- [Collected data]
--------------------
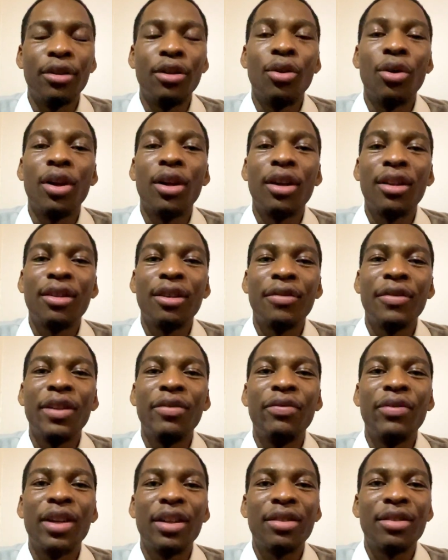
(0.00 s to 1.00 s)
Now, a lot of
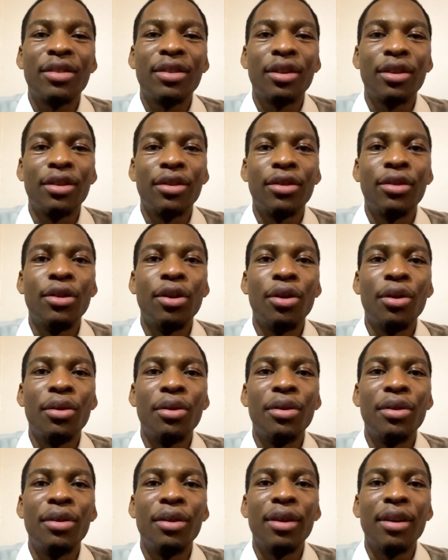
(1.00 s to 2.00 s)
investors
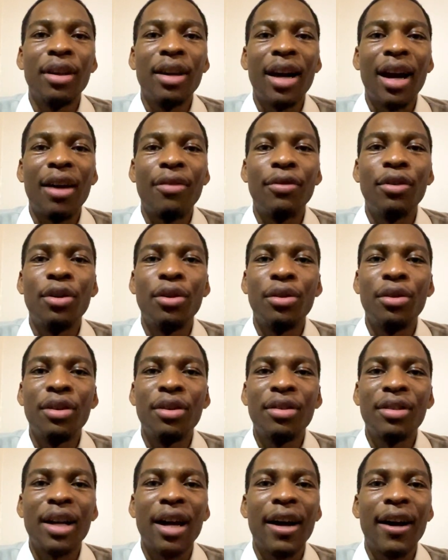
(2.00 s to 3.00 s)
have done
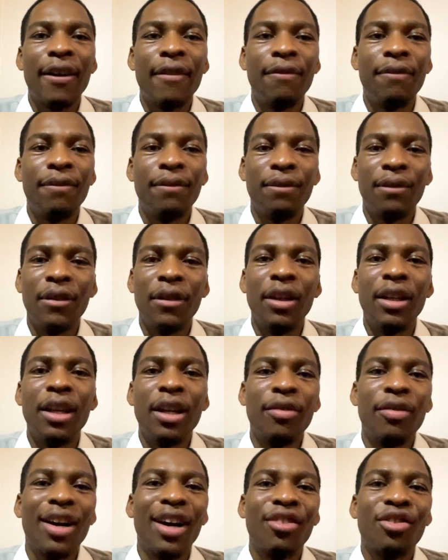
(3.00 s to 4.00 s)
this. I've
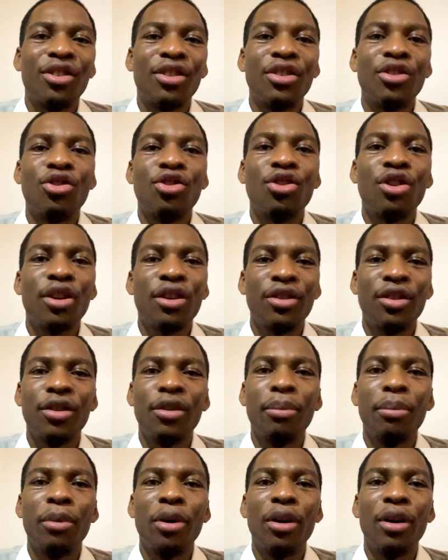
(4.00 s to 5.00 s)
never actually shorted the
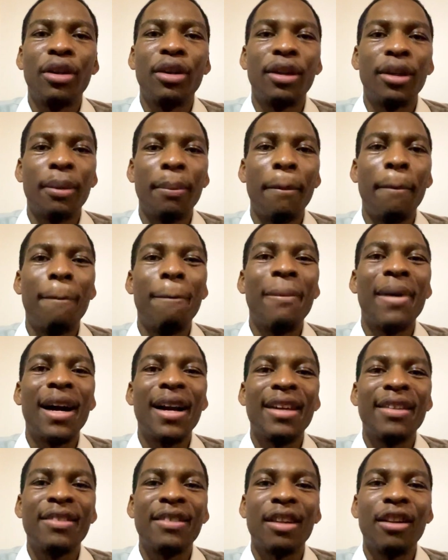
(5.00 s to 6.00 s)
market
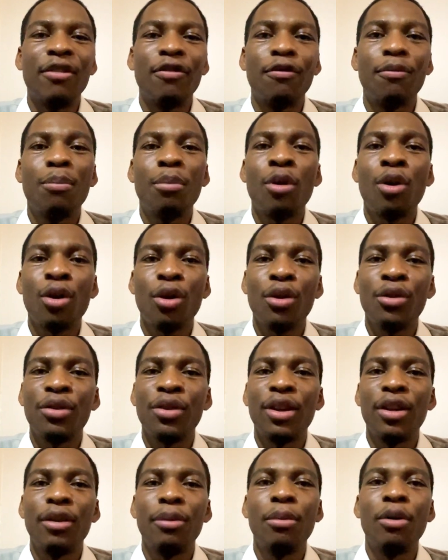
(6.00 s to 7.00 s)
myself
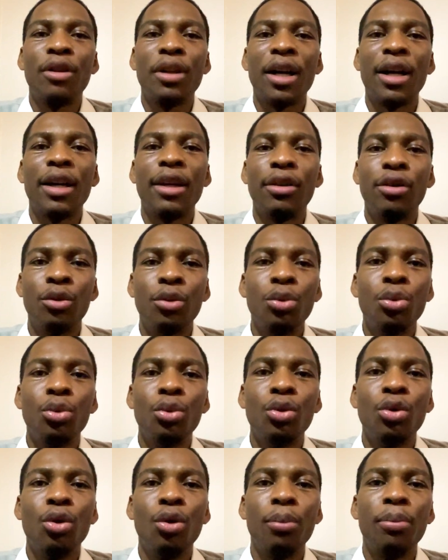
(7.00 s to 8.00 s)
personally, but I do
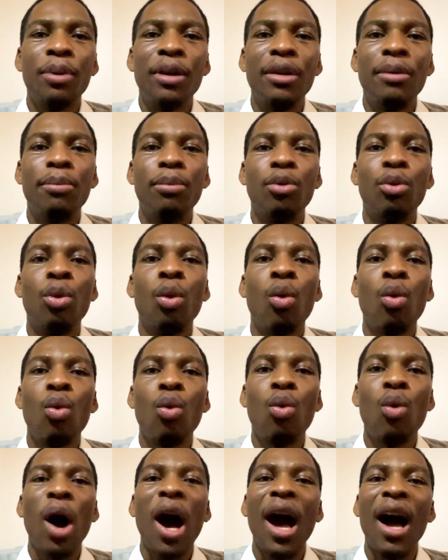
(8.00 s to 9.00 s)
know people
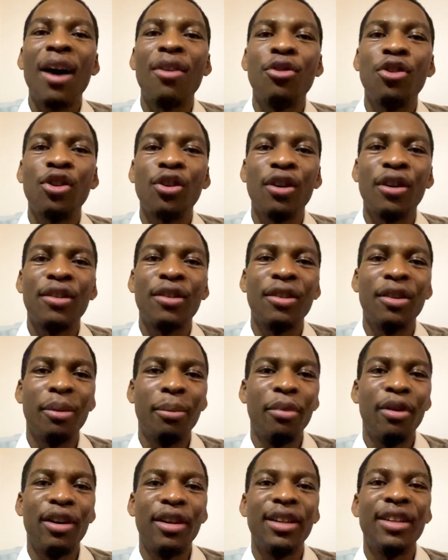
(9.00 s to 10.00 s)
who have shorted the
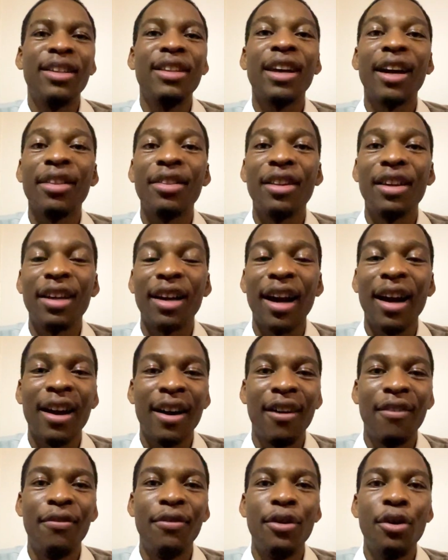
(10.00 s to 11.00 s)
market and they
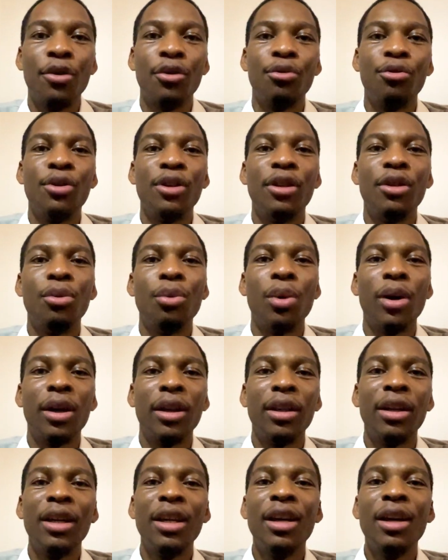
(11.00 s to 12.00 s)
have done really
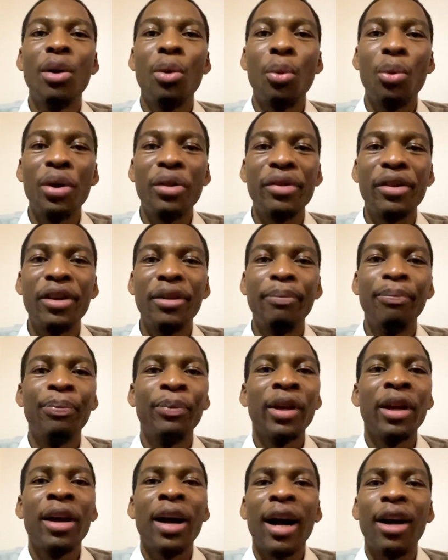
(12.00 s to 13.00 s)
well with it.
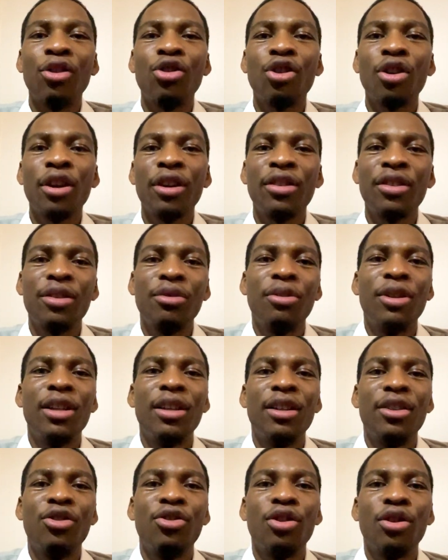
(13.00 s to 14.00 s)
And shorting
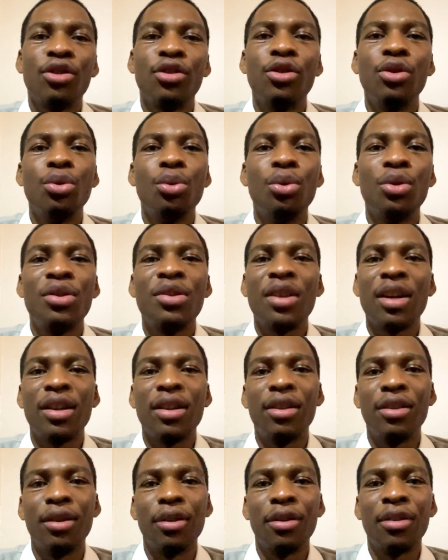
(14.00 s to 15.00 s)
really is just you
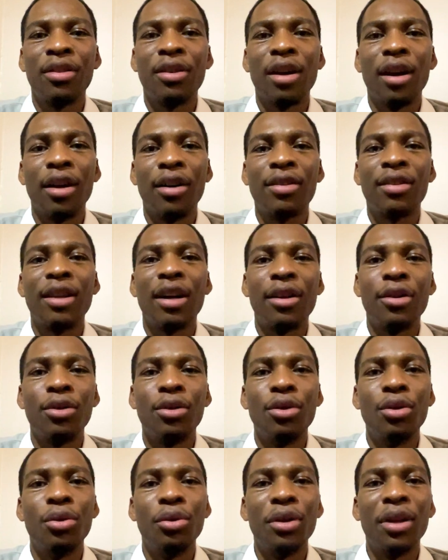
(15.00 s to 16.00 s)
selling the stocks that you
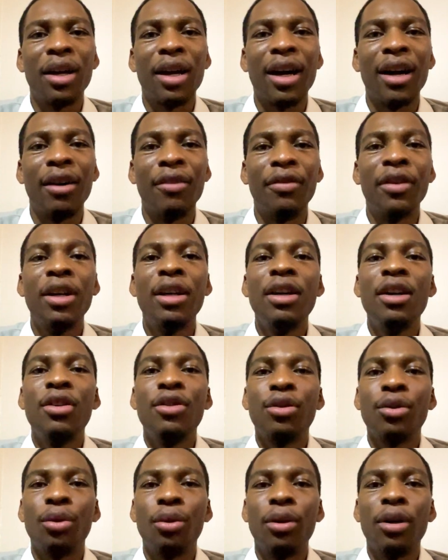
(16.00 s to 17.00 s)
don't have.
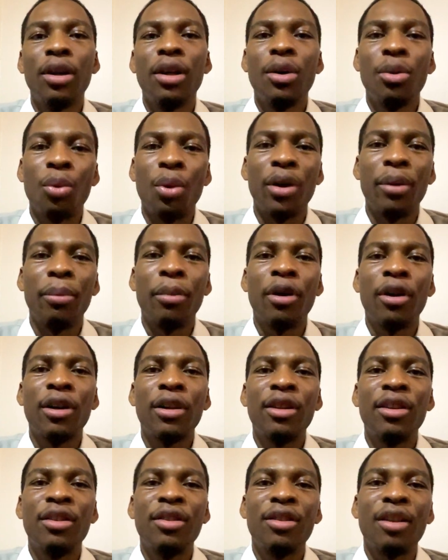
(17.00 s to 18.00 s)
So when
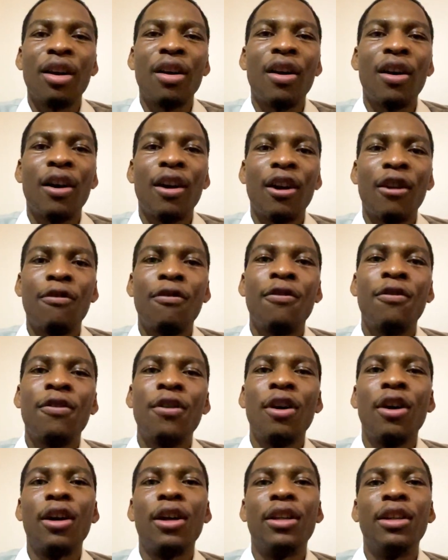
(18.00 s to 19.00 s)
markets are
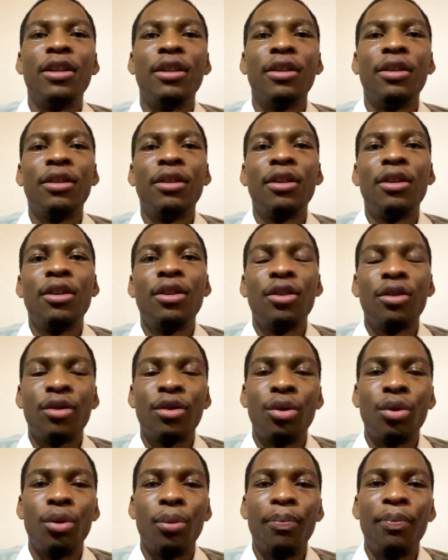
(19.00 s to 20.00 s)
falling,
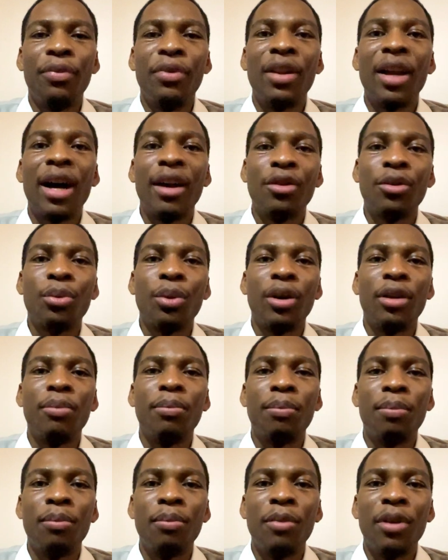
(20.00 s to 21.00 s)
so that's when
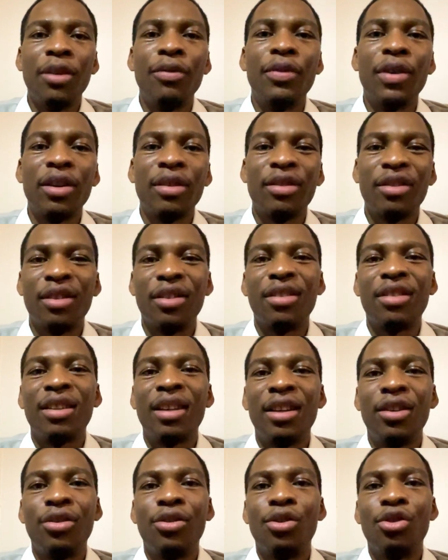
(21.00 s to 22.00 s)
investors
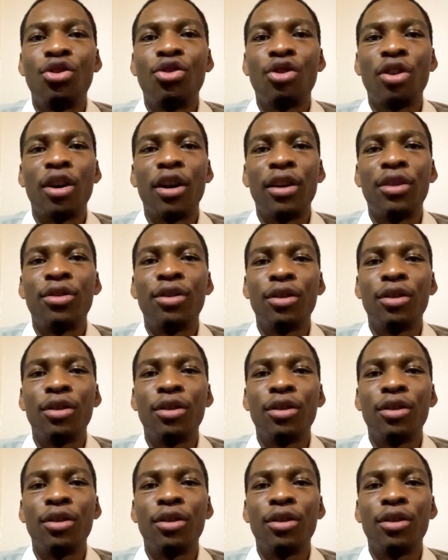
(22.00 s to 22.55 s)
tend to short.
--------------------
- [WORK ORDER]
What the answer must hold: all the data above, given again exactly, without pictures.

- [TASK ANSWER]
(0.00 s to 1.00 s)
Now, a lot of
(1.00 s to 2.00 s)
investors
(2.00 s to 3.00 s)
have done
(3.00 s to 4.00 s)
this. I've
(4.00 s to 5.00 s)
never actually shorted the
(5.00 s to 6.00 s)
market
(6.00 s to 7.00 s)
myself
(7.00 s to 8.00 s)
personally, but I do
(8.00 s to 9.00 s)
know people
(9.00 s to 10.00 s)
who have shorted the
(10.00 s to 11.00 s)
market and they
(11.00 s to 12.00 s)
have done really
(12.00 s to 13.00 s)
well with it.
(13.00 s to 14.00 s)
And shorting
(14.00 s to 15.00 s)
really is just you
(15.00 s to 16.00 s)
selling the stocks that you
(16.00 s to 17.00 s)
don't have.
(17.00 s to 18.00 s)
So when
(18.00 s to 19.00 s)
markets are
(19.00 s to 20.00 s)
falling,
(20.00 s to 21.00 s)
so that's when
(21.00 s to 22.00 s)
investors
(22.00 s to 22.55 s)
tend to short.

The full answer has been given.